Work required
Without the images, write out all of the following entries exactly.

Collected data
□ □ □ □ □

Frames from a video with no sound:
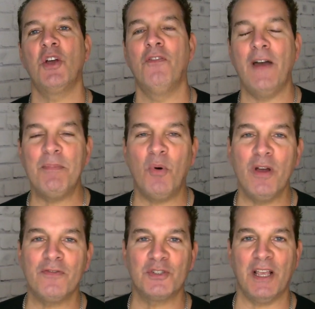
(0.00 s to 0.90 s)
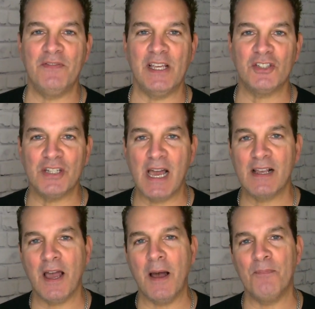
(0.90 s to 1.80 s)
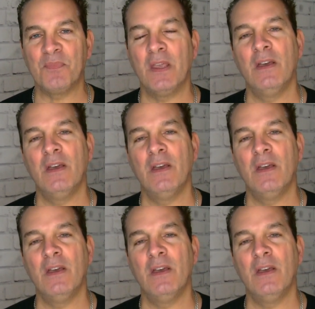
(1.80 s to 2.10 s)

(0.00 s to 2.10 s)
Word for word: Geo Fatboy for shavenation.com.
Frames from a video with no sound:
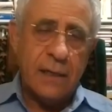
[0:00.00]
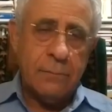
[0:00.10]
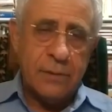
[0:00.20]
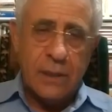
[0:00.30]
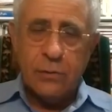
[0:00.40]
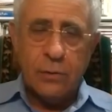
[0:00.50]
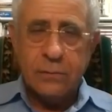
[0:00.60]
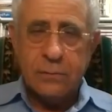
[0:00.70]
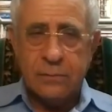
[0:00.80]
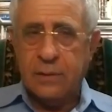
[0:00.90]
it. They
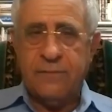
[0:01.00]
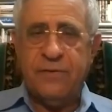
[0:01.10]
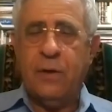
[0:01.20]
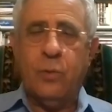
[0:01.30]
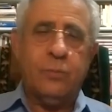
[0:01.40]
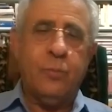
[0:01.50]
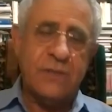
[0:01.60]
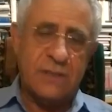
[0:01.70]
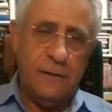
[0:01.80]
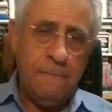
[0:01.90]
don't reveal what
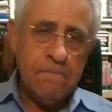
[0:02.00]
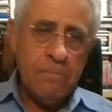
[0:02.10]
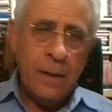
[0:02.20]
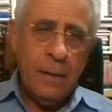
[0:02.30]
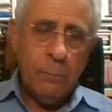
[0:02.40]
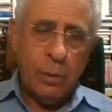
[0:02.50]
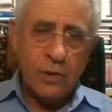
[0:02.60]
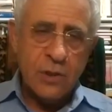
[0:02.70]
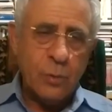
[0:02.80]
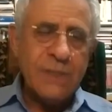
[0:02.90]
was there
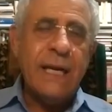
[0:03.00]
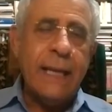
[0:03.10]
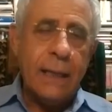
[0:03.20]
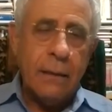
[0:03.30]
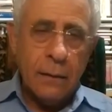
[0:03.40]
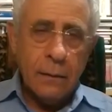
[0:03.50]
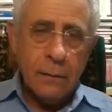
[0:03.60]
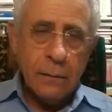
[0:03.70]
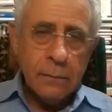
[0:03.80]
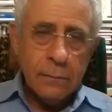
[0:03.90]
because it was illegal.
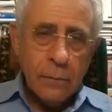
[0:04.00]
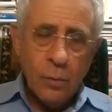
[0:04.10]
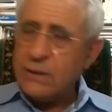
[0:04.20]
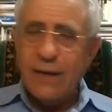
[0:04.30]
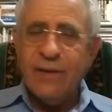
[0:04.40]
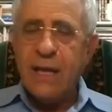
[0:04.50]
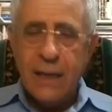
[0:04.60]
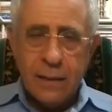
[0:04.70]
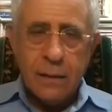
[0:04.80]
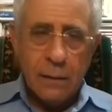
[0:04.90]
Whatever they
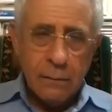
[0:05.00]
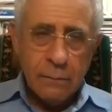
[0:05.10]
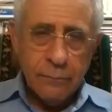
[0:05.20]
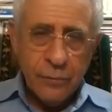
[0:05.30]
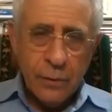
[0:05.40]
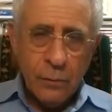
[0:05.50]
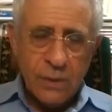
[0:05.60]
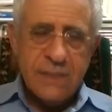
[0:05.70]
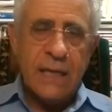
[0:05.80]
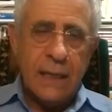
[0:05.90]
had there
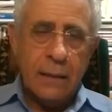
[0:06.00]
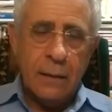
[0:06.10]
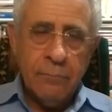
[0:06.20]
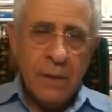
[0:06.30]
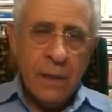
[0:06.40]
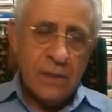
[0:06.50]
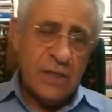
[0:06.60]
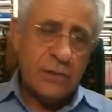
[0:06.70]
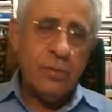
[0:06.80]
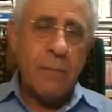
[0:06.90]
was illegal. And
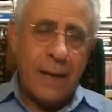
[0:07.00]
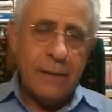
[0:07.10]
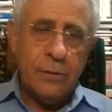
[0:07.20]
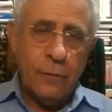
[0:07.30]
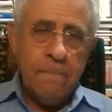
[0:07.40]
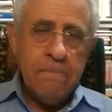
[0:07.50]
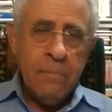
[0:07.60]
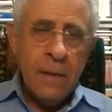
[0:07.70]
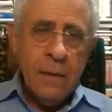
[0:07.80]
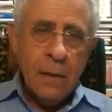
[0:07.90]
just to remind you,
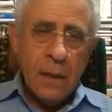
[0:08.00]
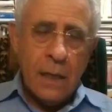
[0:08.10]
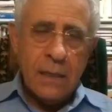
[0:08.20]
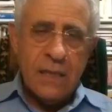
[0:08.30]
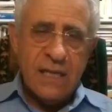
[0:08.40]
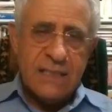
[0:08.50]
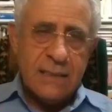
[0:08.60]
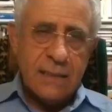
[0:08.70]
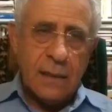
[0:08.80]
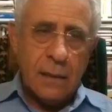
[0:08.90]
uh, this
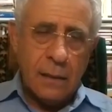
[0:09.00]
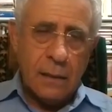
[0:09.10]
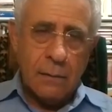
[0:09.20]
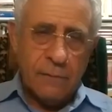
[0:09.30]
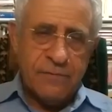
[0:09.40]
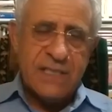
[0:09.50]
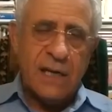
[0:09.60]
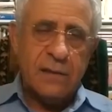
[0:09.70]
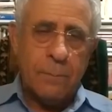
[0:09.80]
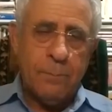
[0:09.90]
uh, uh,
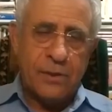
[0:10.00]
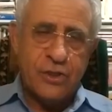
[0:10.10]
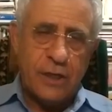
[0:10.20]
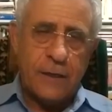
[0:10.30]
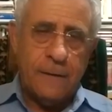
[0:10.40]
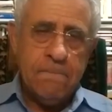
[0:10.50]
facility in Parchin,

□ □ □ □ □

Answer
Frames from a video with no sound:
(0.00 s to 0.90 s)
(0.90 s to 1.80 s)
(1.80 s to 2.10 s)

(0.00 s to 2.10 s)
Word for word: Geo Fatboy for shavenation.com.
Frames from a video with no sound:
[0:00.00]
[0:00.10]
[0:00.20]
[0:00.30]
[0:00.40]
[0:00.50]
[0:00.60]
[0:00.70]
[0:00.80]
[0:00.90]
it. They
[0:01.00]
[0:01.10]
[0:01.20]
[0:01.30]
[0:01.40]
[0:01.50]
[0:01.60]
[0:01.70]
[0:01.80]
[0:01.90]
don't reveal what
[0:02.00]
[0:02.10]
[0:02.20]
[0:02.30]
[0:02.40]
[0:02.50]
[0:02.60]
[0:02.70]
[0:02.80]
[0:02.90]
was there
[0:03.00]
[0:03.10]
[0:03.20]
[0:03.30]
[0:03.40]
[0:03.50]
[0:03.60]
[0:03.70]
[0:03.80]
[0:03.90]
because it was illegal.
[0:04.00]
[0:04.10]
[0:04.20]
[0:04.30]
[0:04.40]
[0:04.50]
[0:04.60]
[0:04.70]
[0:04.80]
[0:04.90]
Whatever they
[0:05.00]
[0:05.10]
[0:05.20]
[0:05.30]
[0:05.40]
[0:05.50]
[0:05.60]
[0:05.70]
[0:05.80]
[0:05.90]
had there
[0:06.00]
[0:06.10]
[0:06.20]
[0:06.30]
[0:06.40]
[0:06.50]
[0:06.60]
[0:06.70]
[0:06.80]
[0:06.90]
was illegal. And
[0:07.00]
[0:07.10]
[0:07.20]
[0:07.30]
[0:07.40]
[0:07.50]
[0:07.60]
[0:07.70]
[0:07.80]
[0:07.90]
just to remind you,
[0:08.00]
[0:08.10]
[0:08.20]
[0:08.30]
[0:08.40]
[0:08.50]
[0:08.60]
[0:08.70]
[0:08.80]
[0:08.90]
uh, this
[0:09.00]
[0:09.10]
[0:09.20]
[0:09.30]
[0:09.40]
[0:09.50]
[0:09.60]
[0:09.70]
[0:09.80]
[0:09.90]
uh, uh,
[0:10.00]
[0:10.10]
[0:10.20]
[0:10.30]
[0:10.40]
[0:10.50]
facility in Parchin,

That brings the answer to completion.